Download or read book Milan Undone written by John Gagné and published by Harvard University Press. This book was released on 2021-01-01 with total page 465 pages. Available in PDF, EPUB and Kindle. Book excerpt: A new history of how one of the Renaissance’s preeminent cities lost its independence in the Italian Wars. In 1499, the duchy of Milan had known independence for one hundred years. But the turn of the sixteenth century saw the city battered by the Italian Wars. As the major powers of Europe battled for supremacy, Milan, viewed by contemporaries as the “key to Italy,” found itself wracked by a tug-of-war between French claimants and its ruling Sforza family. In just thirty years, the city endured nine changes of government before falling under three centuries of Habsburg dominion. John Gagné offers a new history of Milan’s demise as a sovereign state. His focus is not on the successive wars themselves but on the social disruption that resulted. Amid the political whiplash, the structures of not only government but also daily life broke down. The very meanings of time, space, and dynasty—and their importance to political authority—were rewritten. While the feudal relationships that formed the basis of property rights and the rule of law were shattered, refugees spread across the region. Exiles plotted to claw back what they had lost. Milan Undone is a rich and detailed story of harrowing events, but it is more than that. Gagné asks us to rethink the political legacy of the Renaissance: the cradle of the modern nation-state was also the deathbed of one of its most sophisticated precursors. In its wake came a kind of reversion—not self-rule but chaos and empire.

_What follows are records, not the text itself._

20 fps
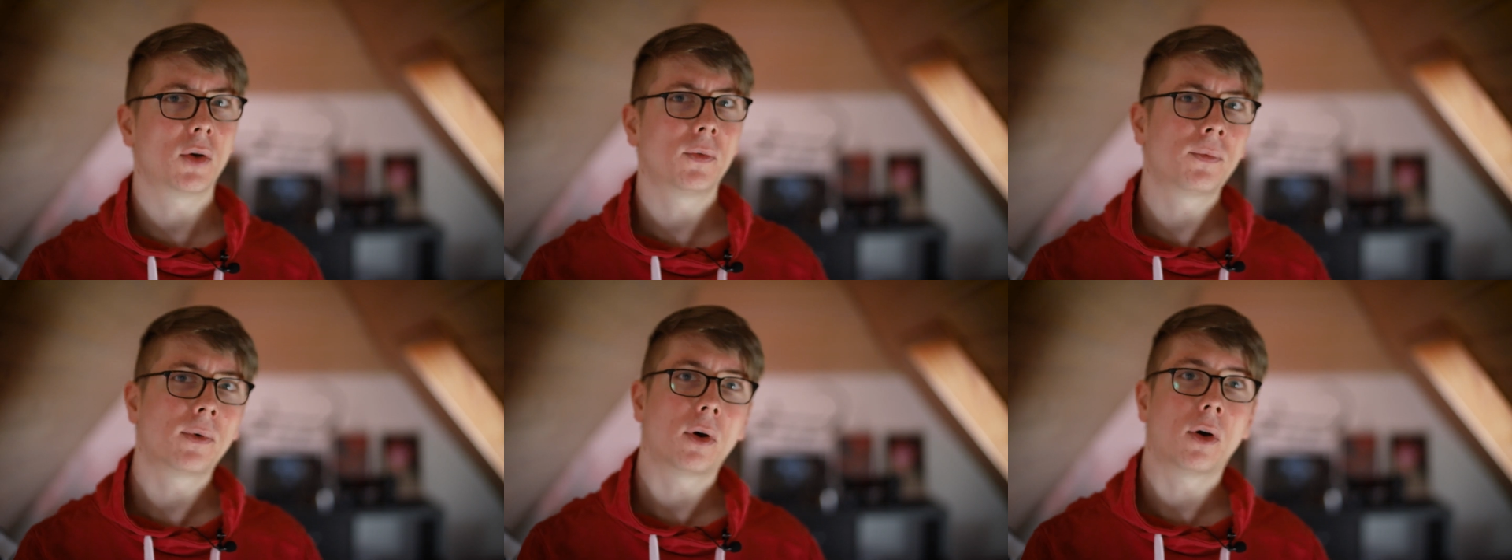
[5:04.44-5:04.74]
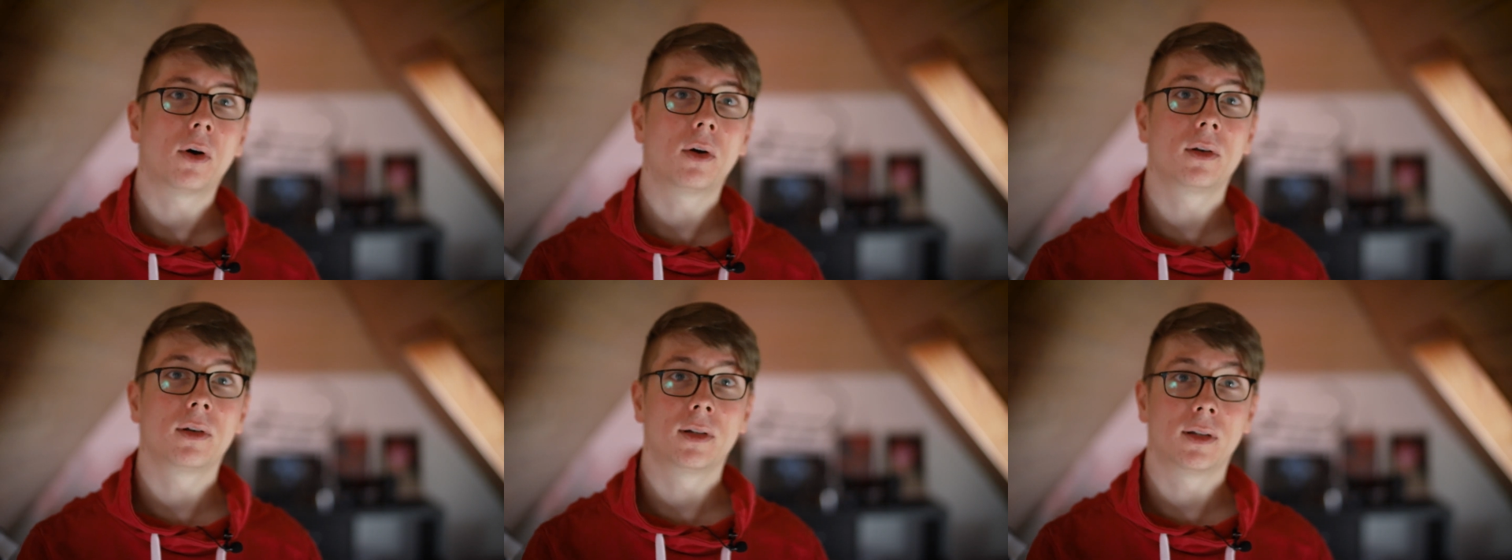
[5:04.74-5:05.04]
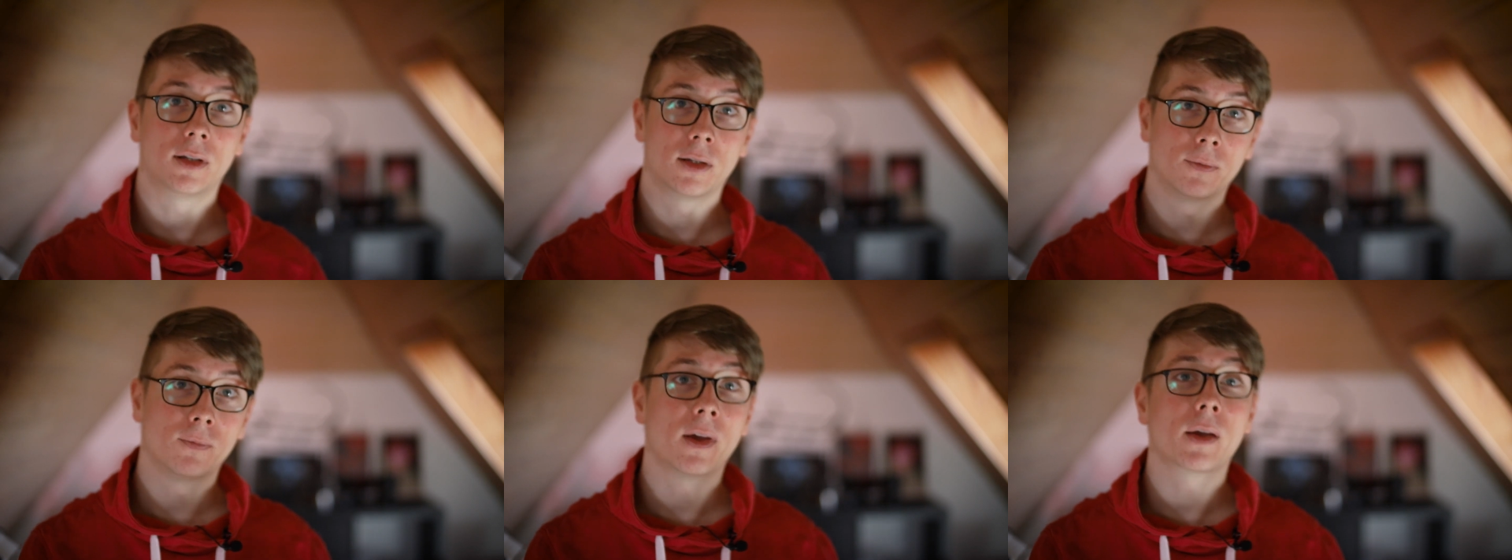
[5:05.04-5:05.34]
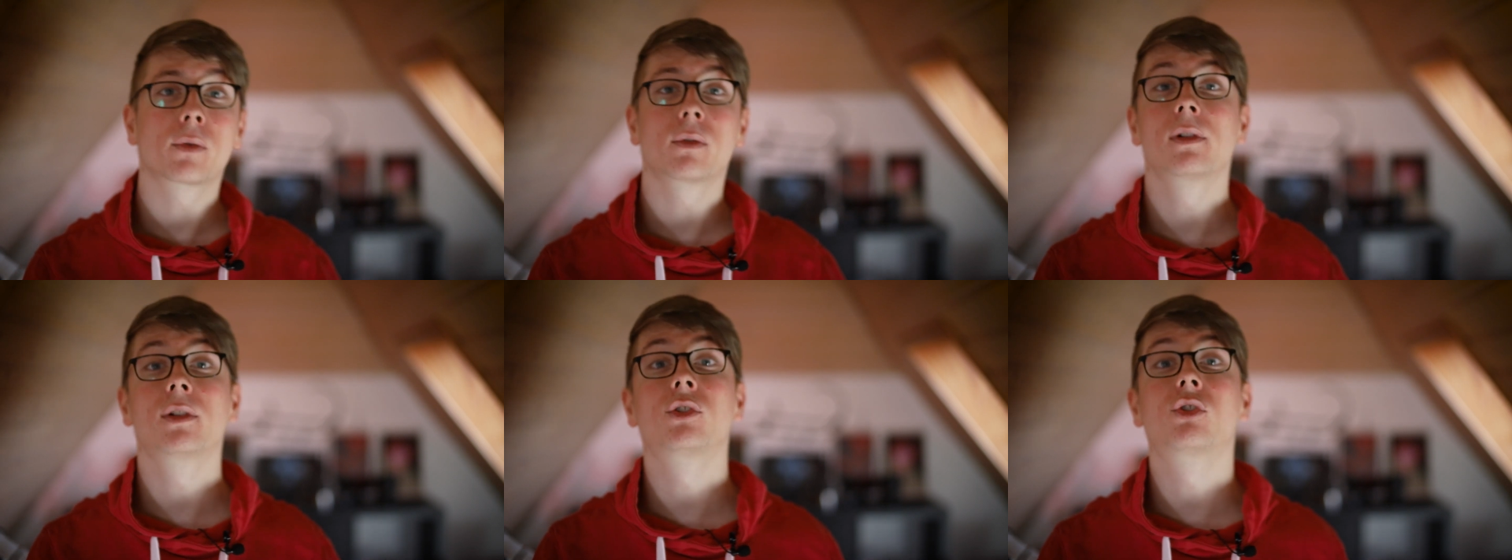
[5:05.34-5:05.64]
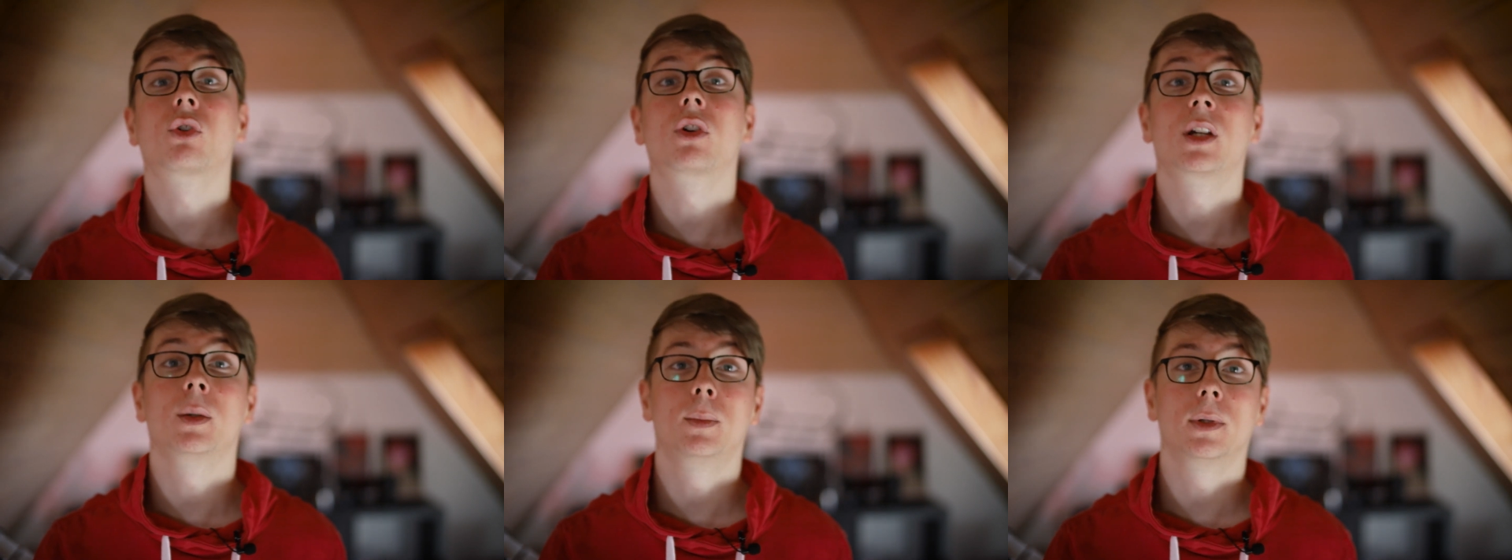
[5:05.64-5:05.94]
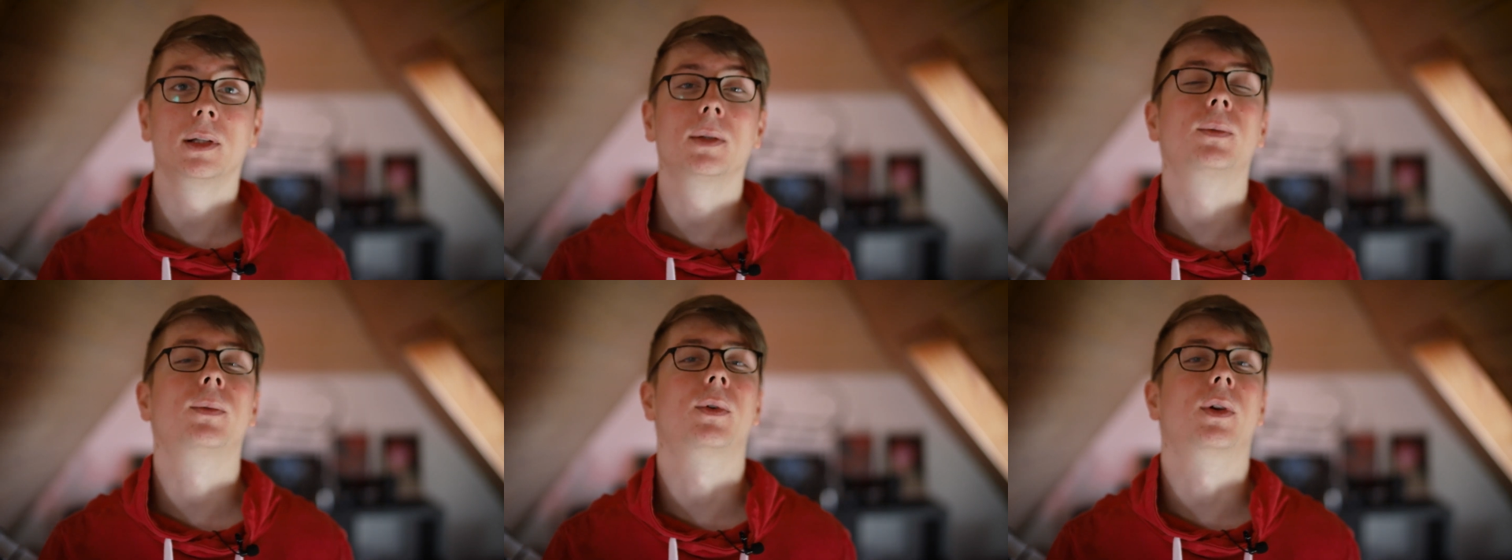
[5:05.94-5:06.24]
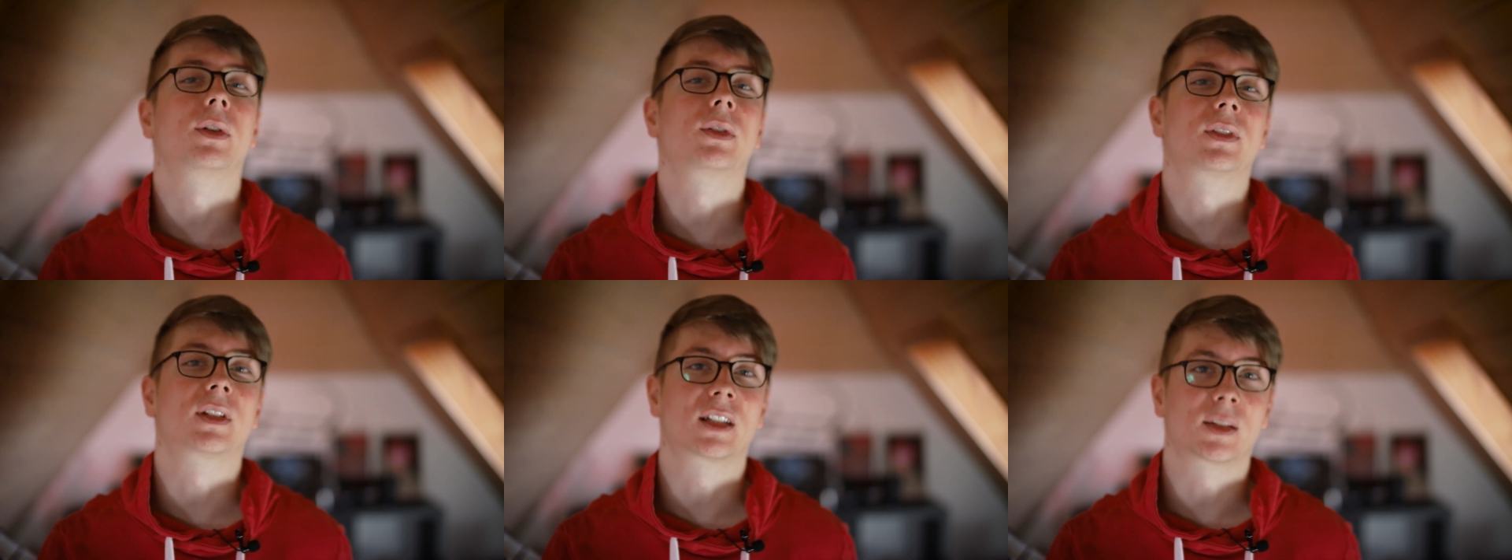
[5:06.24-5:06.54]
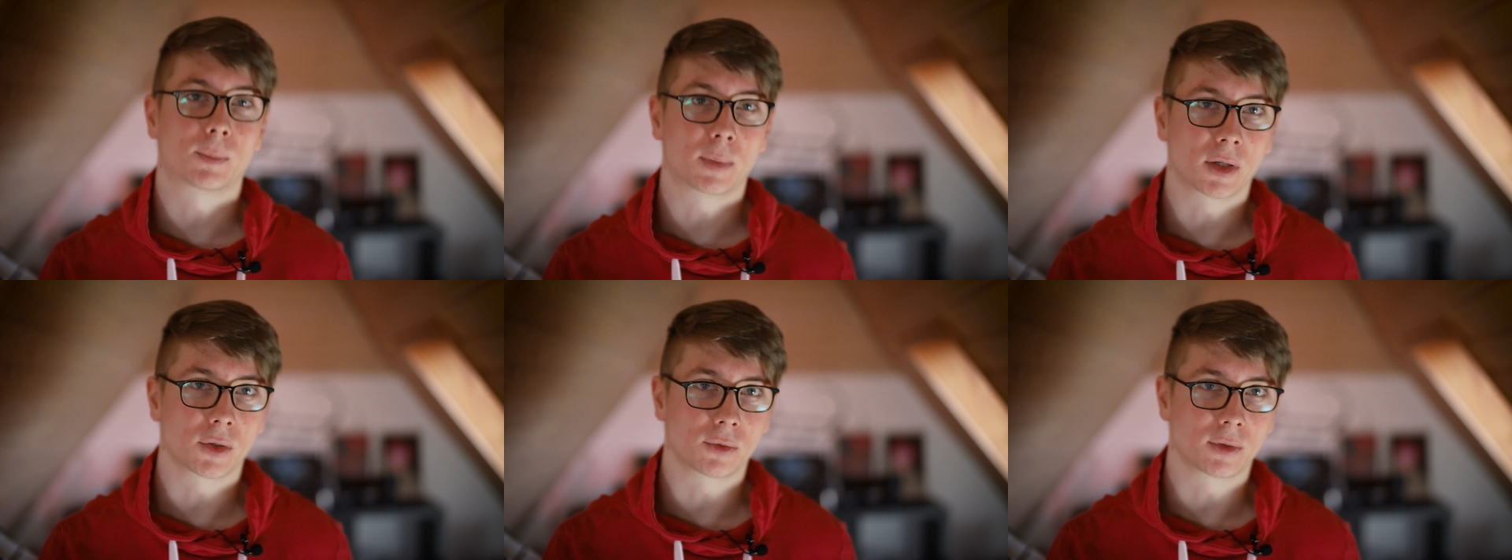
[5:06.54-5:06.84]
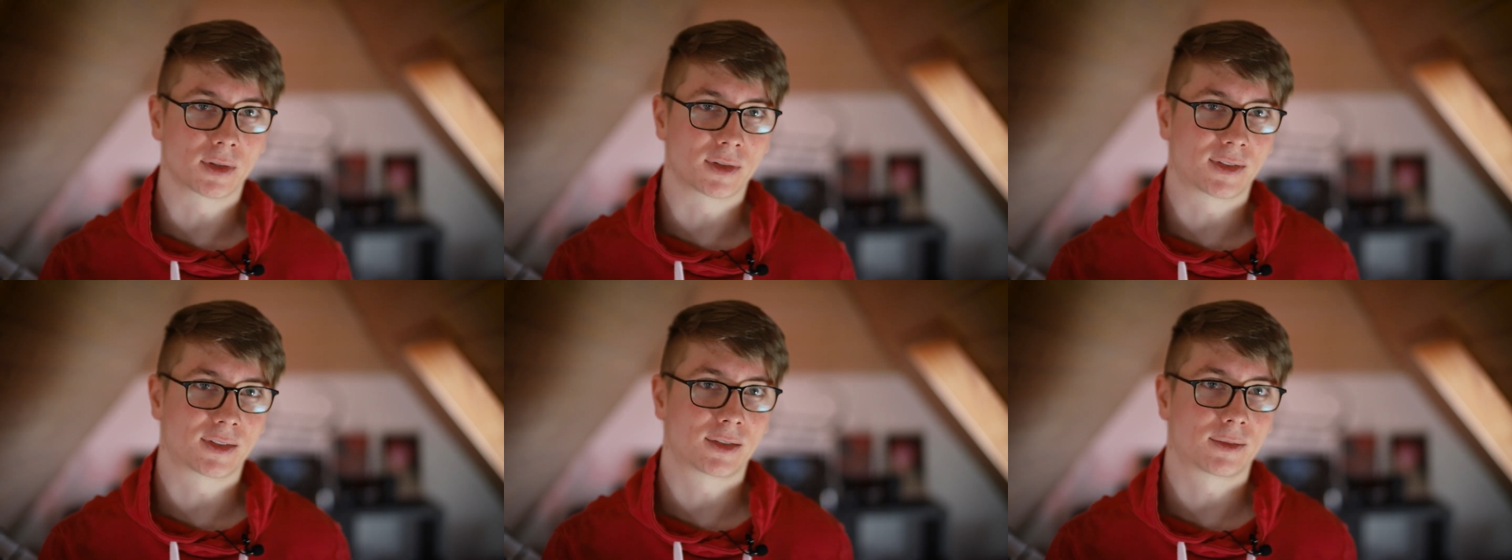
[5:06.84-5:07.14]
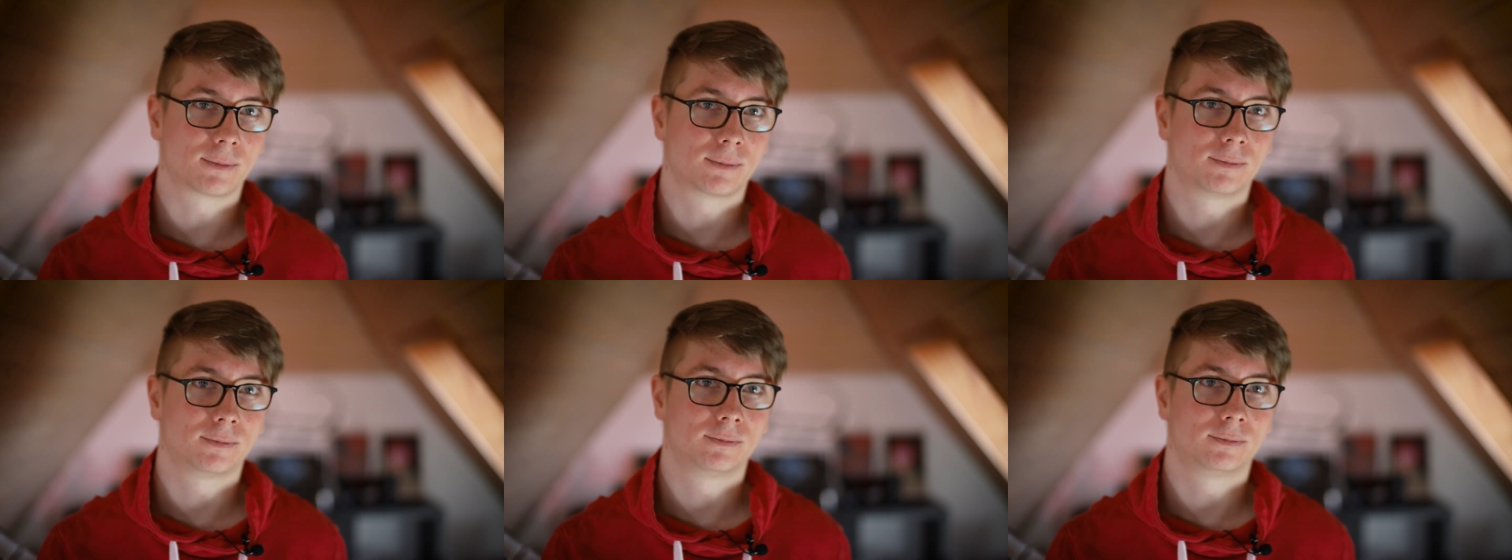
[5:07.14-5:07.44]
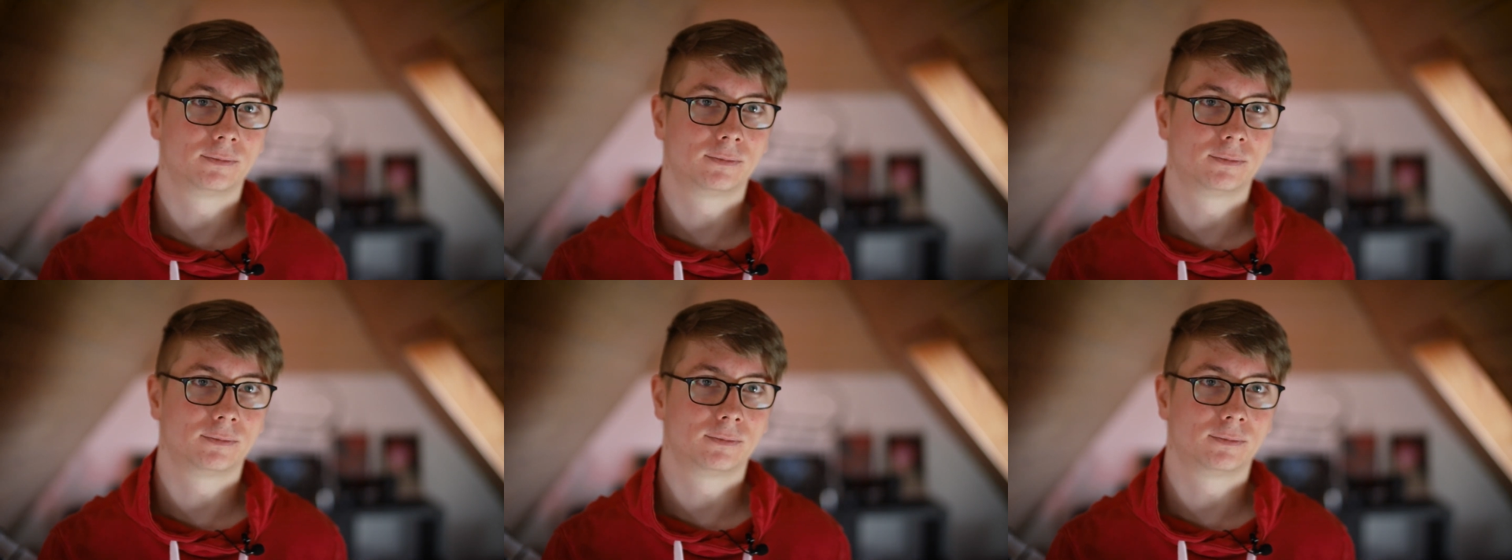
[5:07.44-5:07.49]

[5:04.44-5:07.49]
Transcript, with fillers: overall a very enjoyable first experience.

Book Architectural Guide Milan

Download or read book Architectural Guide Milan written by Carlo Berizzi and published by Dom Pub. This book was released on 2015 with total page 297 pages. Available in PDF, EPUB and Kindle. Book excerpt: From the 1920s onwards, Milan has become a laboratory of architecture due to architects such as Giuseppe Terragni, Gio Ponti and Giuseppe Pagano. Magazines such as Domus and Casabella were founded in the 1920s which influenced international debate throughout the 20th century. A new trend arose following the reconstruction of the city due to damages incurred during World War II: the city is now able to combine modernity with its existing context through the works of BBPR, Luigi Caccia Dominioni, Ignazio Gardella and Franco Albini. These architects introduced the renowned design which is nowadays identified with Milan. In the last decade, an outstanding urban development took place owing to areas which feature the work of internationally renowned architects, including David Chipperfield, Zaha Hadid and Daniel Libeskind, as well as Italian architects such as Cino Zucchi and Stefano Boeri. Owing to its ambitious projects, Milan has transformed from an industrial city to a global capital of culture, fashion and leisure. This guide proposes thematic itineraries for discovering one of the most architecturally exciting European cities.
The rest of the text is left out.